Required action -> Could you write out every record below exactly, leaving out any pictures?

Extracted records ->
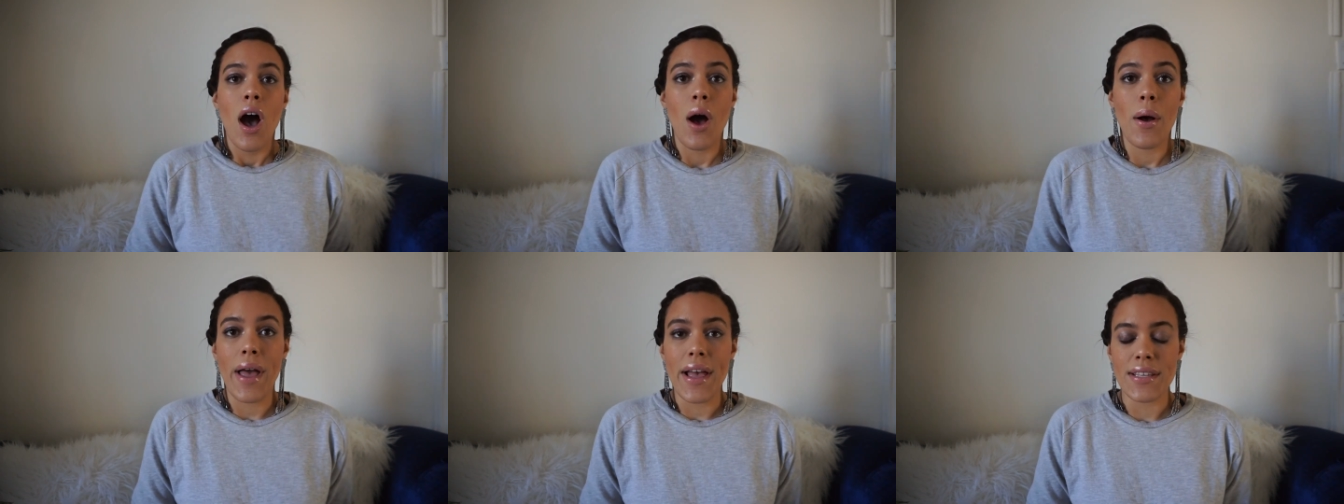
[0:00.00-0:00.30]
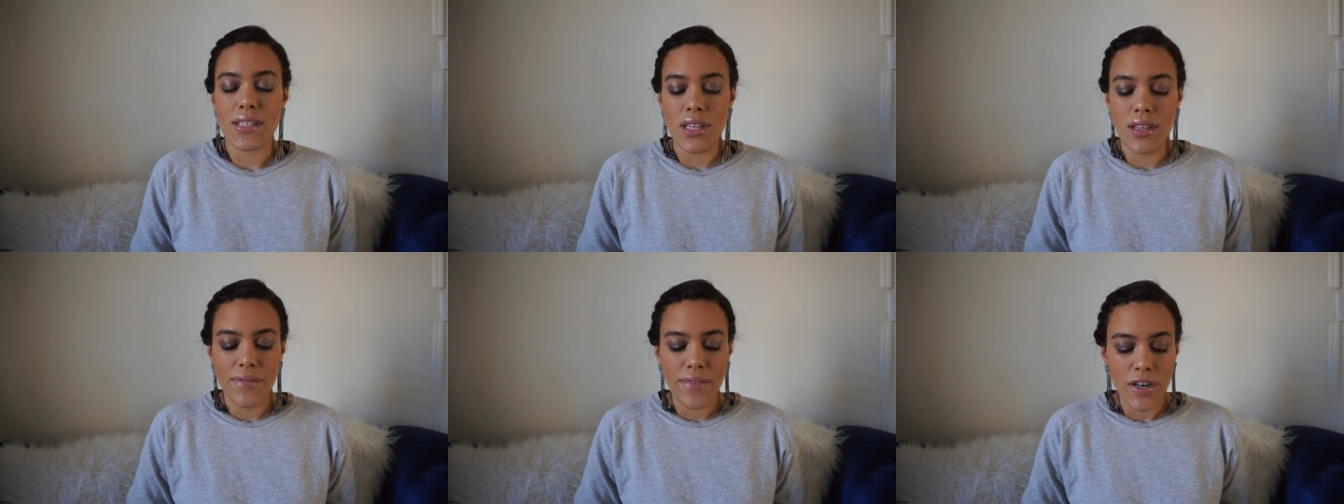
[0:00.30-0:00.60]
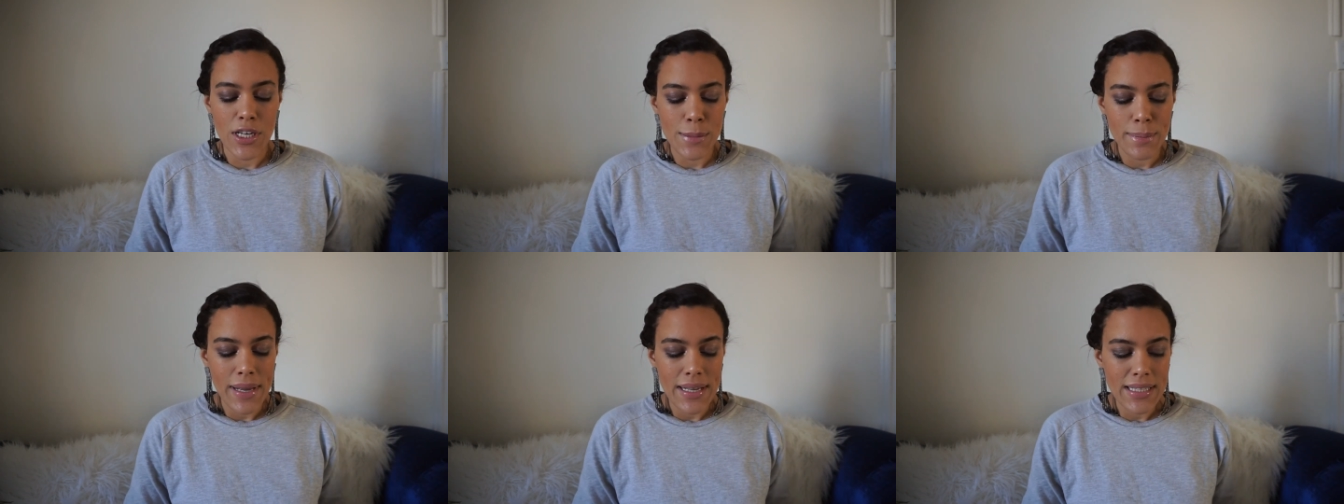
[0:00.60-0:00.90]
Okay, so the
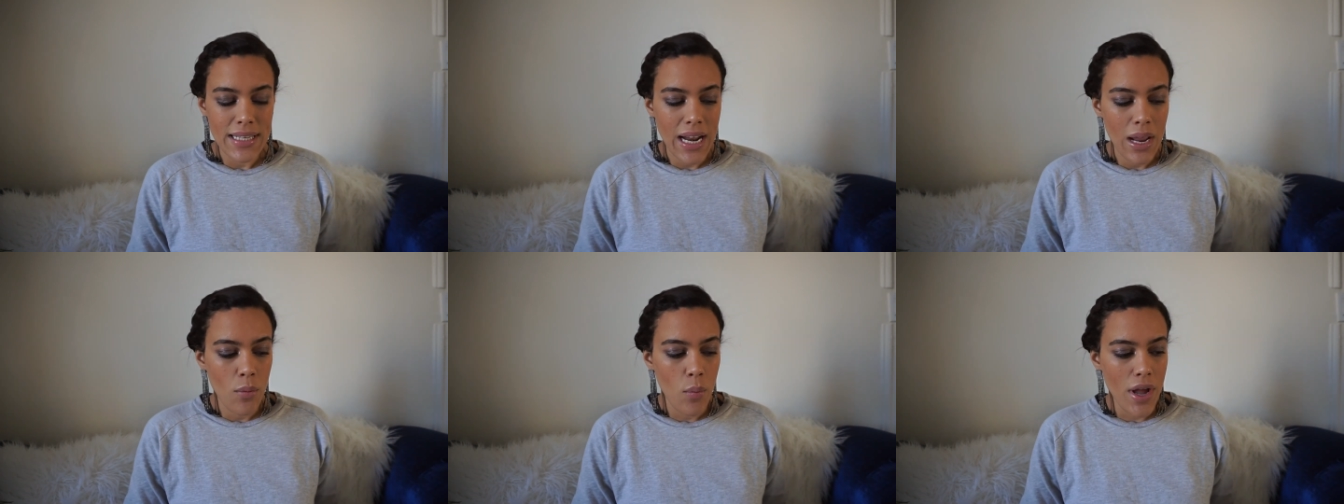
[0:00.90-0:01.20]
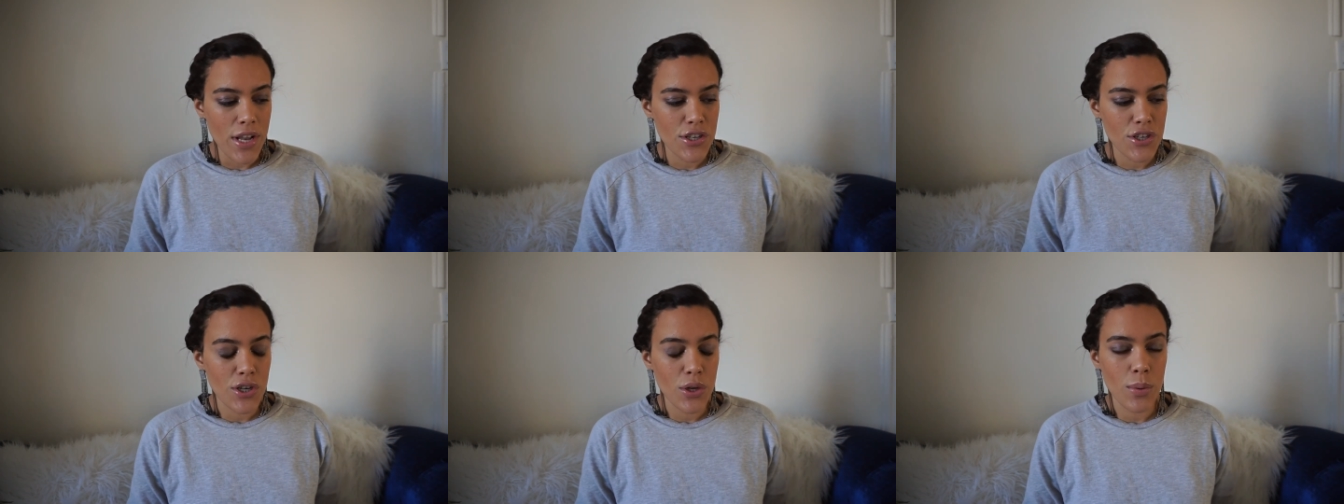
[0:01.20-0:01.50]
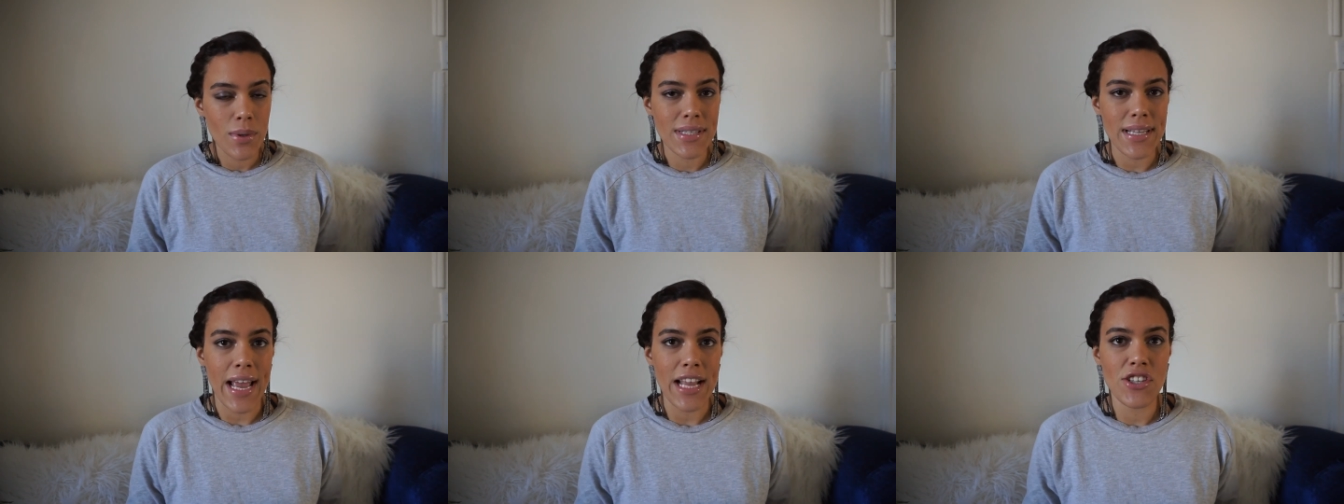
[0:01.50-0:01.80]
first place that I went
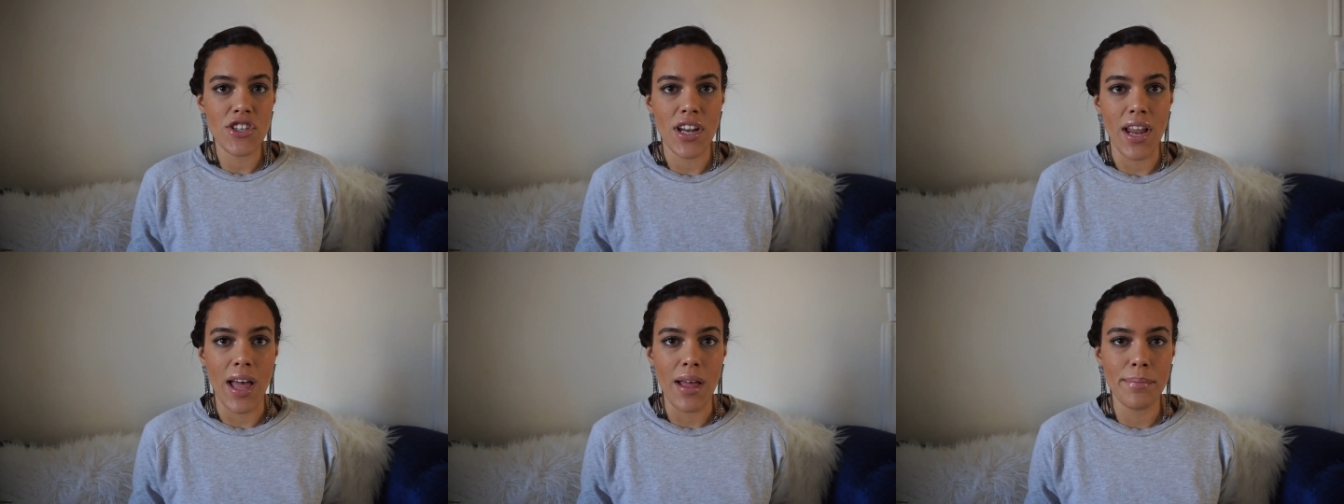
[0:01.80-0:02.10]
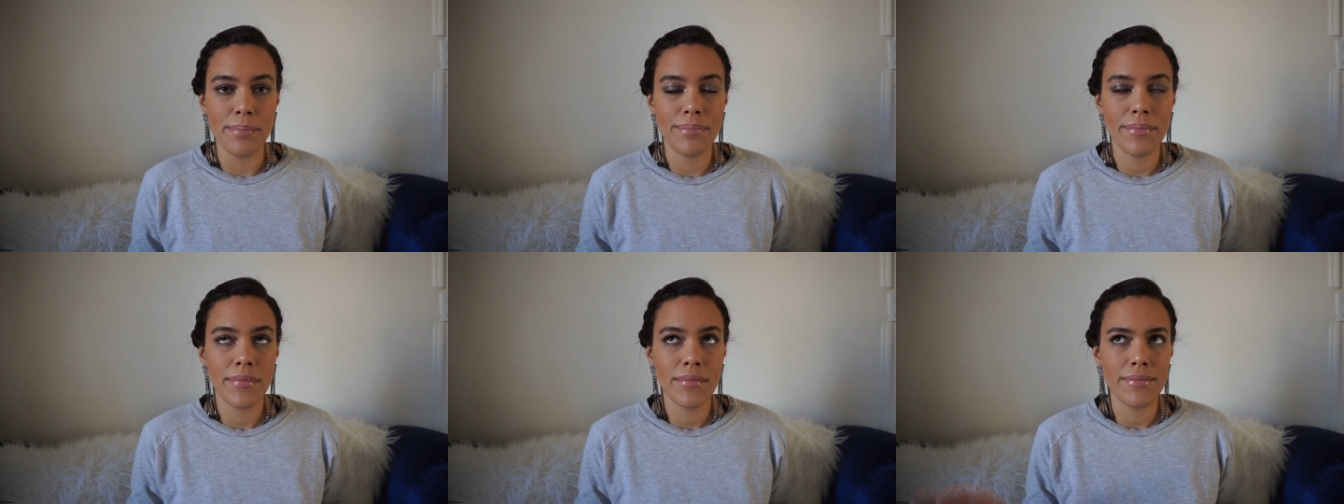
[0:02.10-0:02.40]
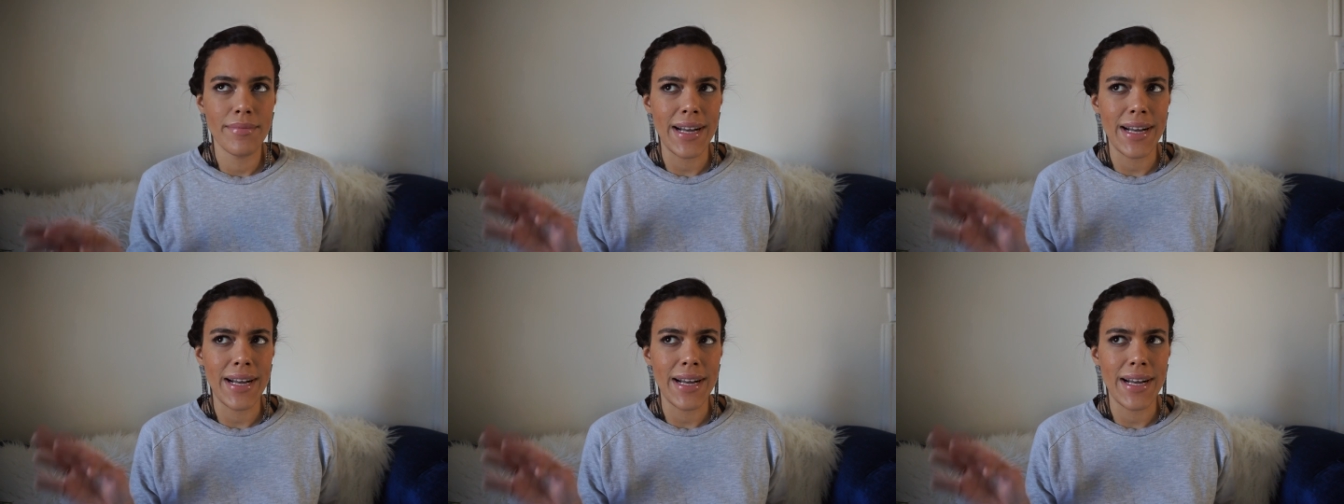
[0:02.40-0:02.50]
to was H&M.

Answer box ->
[0:00.00-0:00.30]
[0:00.30-0:00.60]
[0:00.60-0:00.90]
Okay, so the
[0:00.90-0:01.20]
[0:01.20-0:01.50]
[0:01.50-0:01.80]
first place that I went
[0:01.80-0:02.10]
[0:02.10-0:02.40]
[0:02.40-0:02.50]
to was H&M.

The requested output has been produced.